この後、結婚し10年にわたり幸せな結婚生活を送ったとか。
老婦人に見える上に、この絵、私には幸せには見えないんです。
目がこわいんですよ。
なにか含んでいるような「わかっているでしょう」と語っているような目なんです。
そして、口角は上がっているので、少し笑っている。
不思議な絵です。
習作とのことですが、何をねらって描いたのか。
光の加減と表情の描き込みと、すばらしい絵画であることはまちがいないんですが。
私に鑑賞力がないだけかもしれないですけどね。
さて、フェルメールです。
今回の「窓辺で手紙を読む女」は、修復を終えたばかりの作品です。
背景に画中画が描かれていたのに、上から塗りつぶされていたのだとか。
この塗りつぶしは、X線調査でもうわかっていたのだそうですが、フェルメール自身が塗りつぶしたのだろうと考えられていたのだそうです。
ところが、修復の過程で上に塗られているニスに違いがあることがわかり、フェルメールが塗りつぶしたということはあり得ないという結論にいたったのだそうです。
フェルメールは、以前から人気があったわけではないので、このような詳細がわからなかったのそうです。
それで、修復の過程を説明する動画を見たのですが、たいへんそうでした。
綿棒で少しずつニスを剥がし、解剖刀で少しずつ絵の具を削り取る。
緻密ですね。
まったく大変な作業です。
それで、明らかになった真の姿ですが、画中画として仮面を踏みつけるキューピッドが描かれていたのです。
また、劣化したニスも取り除いたため、明るい色彩が復活しました。
これ、元のというか塗りつぶされた方は右上が寂しかったのですが、今度は、キューピッドの主張が強くなりすぎてるようにも感じます。
でも、明るい色彩もあってか、復活した絵の方がわたしは好きでした。
手紙の内容が愛の真実なんでしょうか。
キューピッドが仮面を踏みつけているのは、欺瞞を否定していることを象徴している、と解説がありましたので。

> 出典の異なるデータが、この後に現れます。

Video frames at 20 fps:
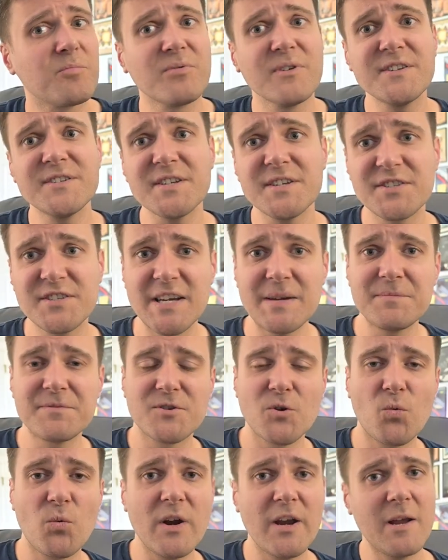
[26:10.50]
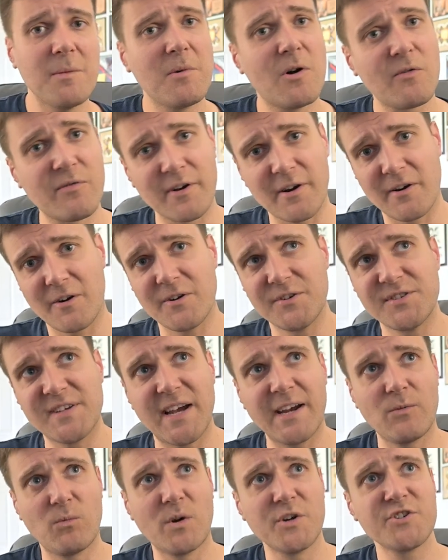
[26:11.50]
princess seems to win him over to her
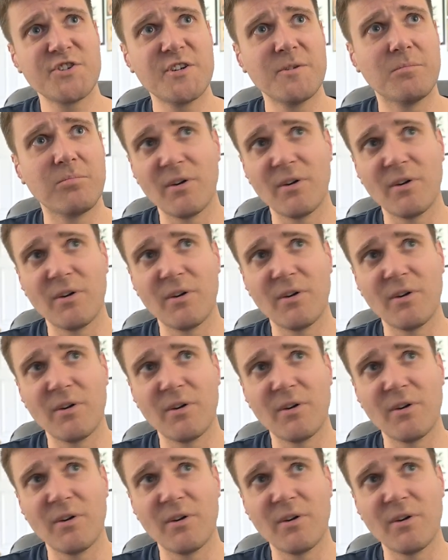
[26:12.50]
side once sheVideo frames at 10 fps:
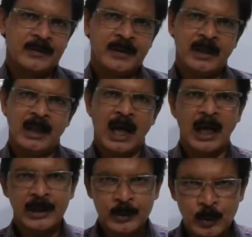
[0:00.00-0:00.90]
See,
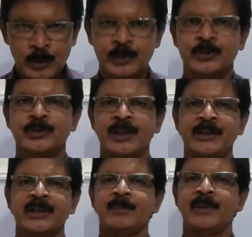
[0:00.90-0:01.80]
I too used to
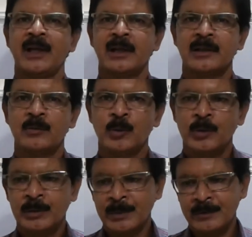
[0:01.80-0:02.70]
think that miracles
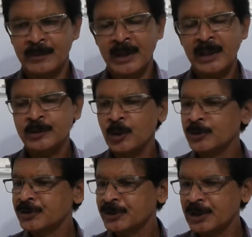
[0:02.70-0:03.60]
won't happen, but when I saw
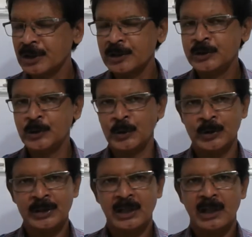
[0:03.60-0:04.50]
this girl
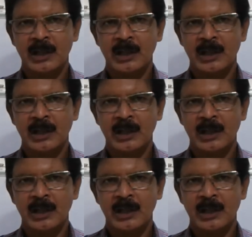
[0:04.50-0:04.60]
Joan,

無理にキューピッドに手紙の中身を結び付けることはないと思いますが、想像が刺激されます。
5 終わりに
さて、17世紀は日本は江戸時代。
狩野派の絵もいいといえばいいのですが、写実的な西洋の絵がいいように感じました。
題材も実在する人物、高貴な方もそうでない方も、を題材にしているのもいいと思います。
なんか、時代の空気感を感じるのですね。
もちろん、その時代に詳しくなんかないのですが。
そんなことを考えながら、すがすがしい気持ちで美術館を後にすることができました。